_Exercise_
What is needed is an exact transcription of every record, minus the pictures.

Listed records below:

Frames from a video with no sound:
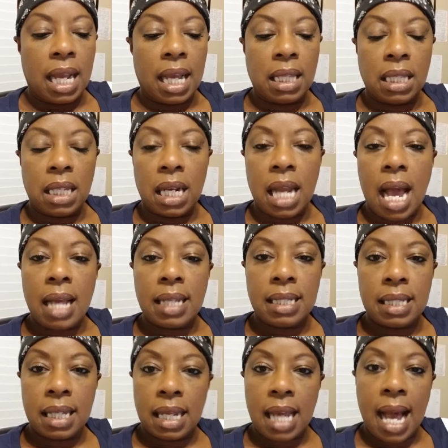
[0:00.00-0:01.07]
And then
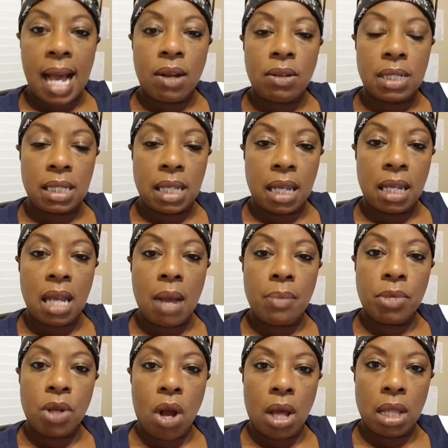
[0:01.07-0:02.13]
I'll say,
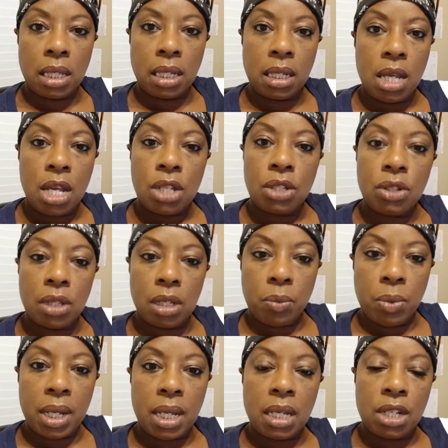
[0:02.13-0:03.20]
I'm calling so that
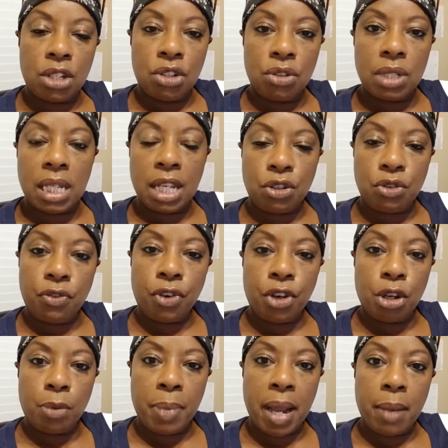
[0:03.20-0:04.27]
we can get you scheduled for
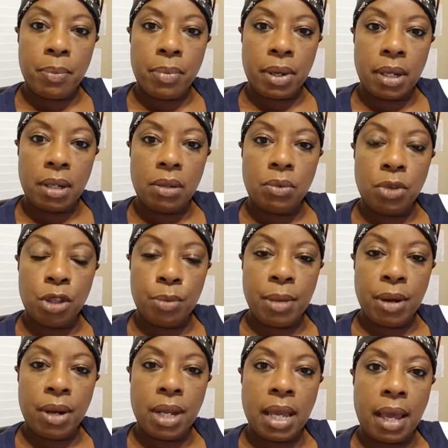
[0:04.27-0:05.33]
your pampering with
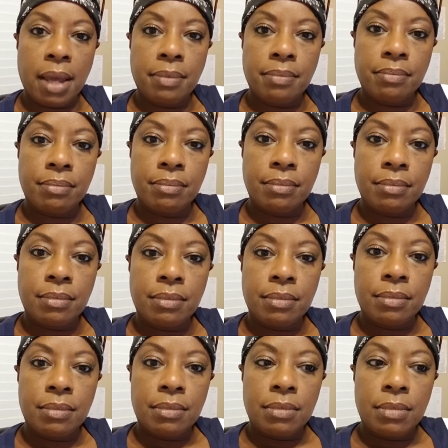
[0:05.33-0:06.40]
Mary Kay.
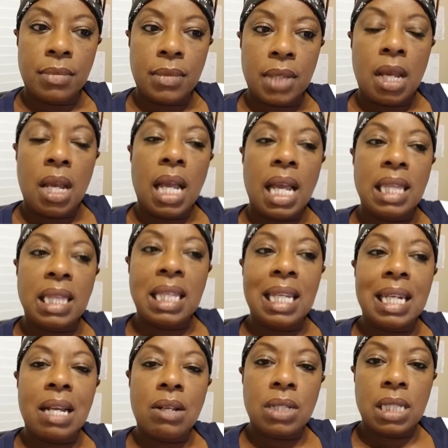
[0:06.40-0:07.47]
And
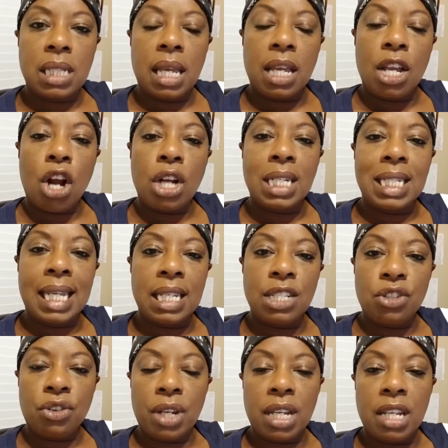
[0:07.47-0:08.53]
then I'll say, are
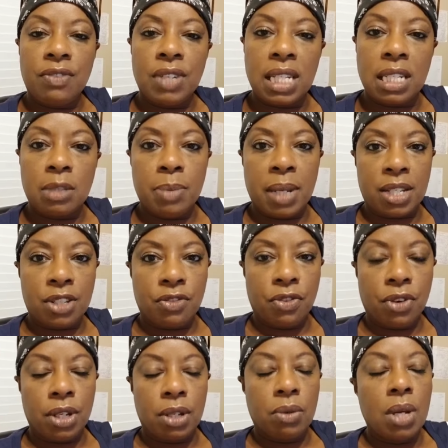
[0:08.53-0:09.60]
days or evenings best
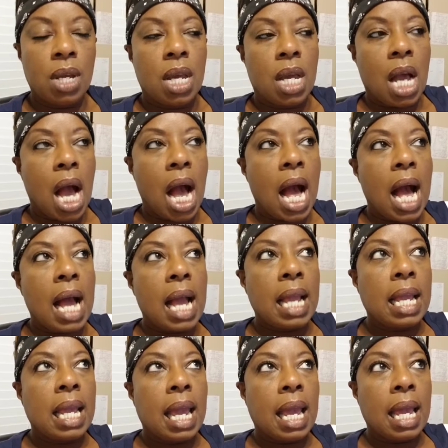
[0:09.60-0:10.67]
for you?
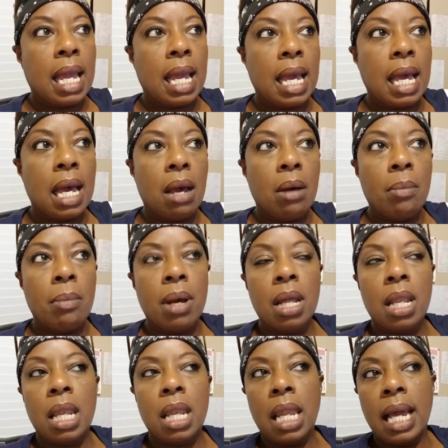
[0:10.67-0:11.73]
I am
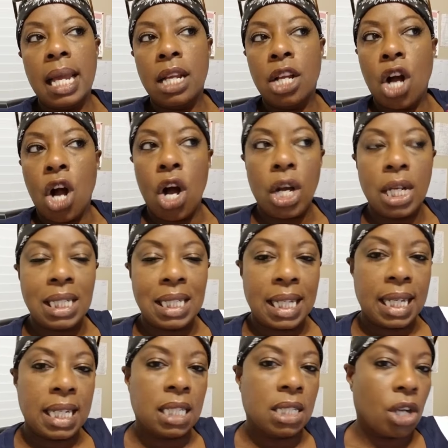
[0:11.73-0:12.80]
like on
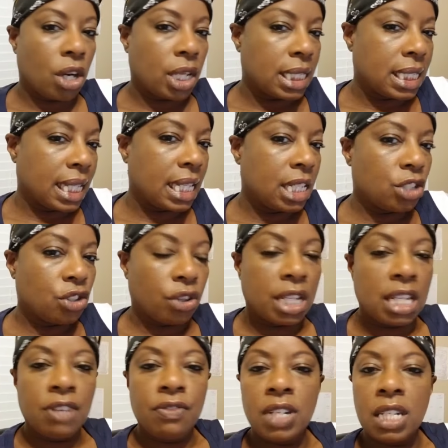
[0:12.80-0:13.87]
days, are days or
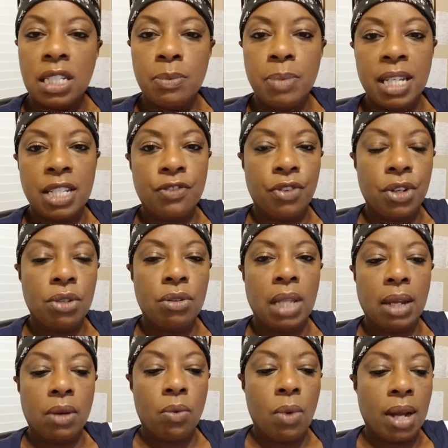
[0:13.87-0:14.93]
evenings best for you,
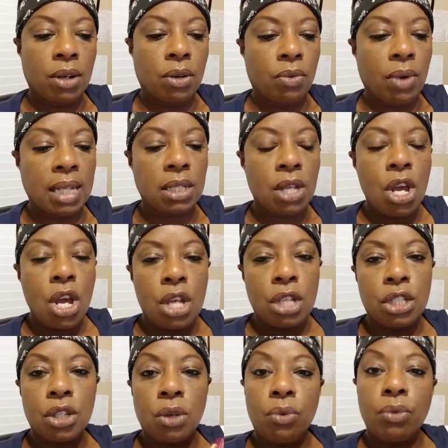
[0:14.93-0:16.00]
like white on rice.
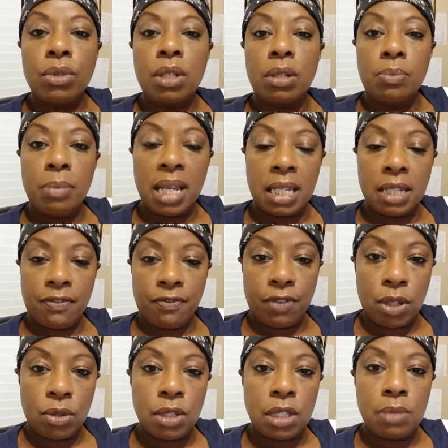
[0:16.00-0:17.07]
So to make it
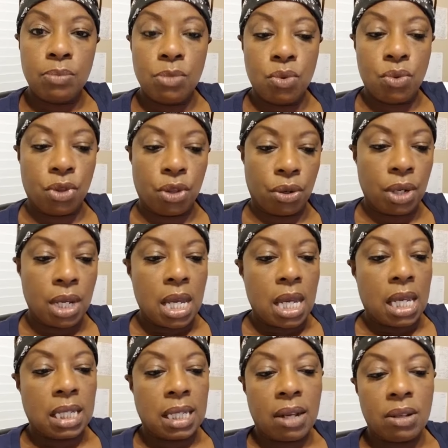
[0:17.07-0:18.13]
flow smoother
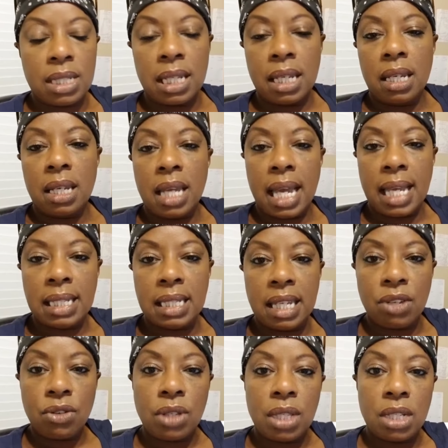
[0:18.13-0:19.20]
is I'll say, hey,
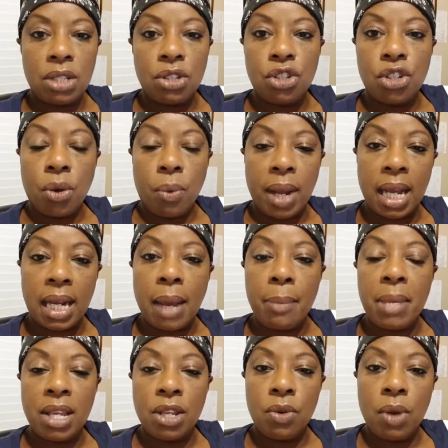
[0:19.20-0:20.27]
Sandra, this is Joanne. I
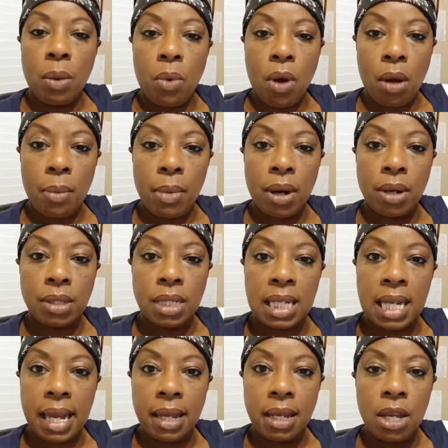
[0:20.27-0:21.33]
met you at Walmart
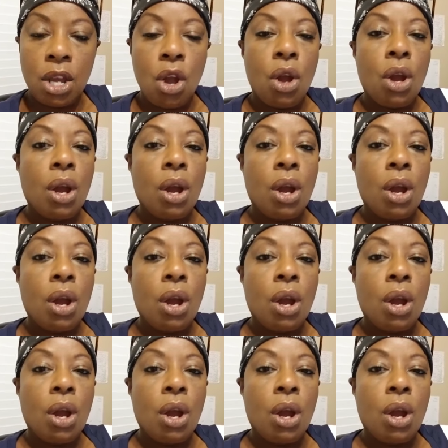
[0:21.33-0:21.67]
today.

End of Listed records.

_Answer space_
Frames from a video with no sound:
[0:00.00-0:01.07]
And then
[0:01.07-0:02.13]
I'll say,
[0:02.13-0:03.20]
I'm calling so that
[0:03.20-0:04.27]
we can get you scheduled for
[0:04.27-0:05.33]
your pampering with
[0:05.33-0:06.40]
Mary Kay.
[0:06.40-0:07.47]
And
[0:07.47-0:08.53]
then I'll say, are
[0:08.53-0:09.60]
days or evenings best
[0:09.60-0:10.67]
for you?
[0:10.67-0:11.73]
I am
[0:11.73-0:12.80]
like on
[0:12.80-0:13.87]
days, are days or
[0:13.87-0:14.93]
evenings best for you,
[0:14.93-0:16.00]
like white on rice.
[0:16.00-0:17.07]
So to make it
[0:17.07-0:18.13]
flow smoother
[0:18.13-0:19.20]
is I'll say, hey,
[0:19.20-0:20.27]
Sandra, this is Joanne. I
[0:20.27-0:21.33]
met you at Walmart
[0:21.33-0:21.67]
today.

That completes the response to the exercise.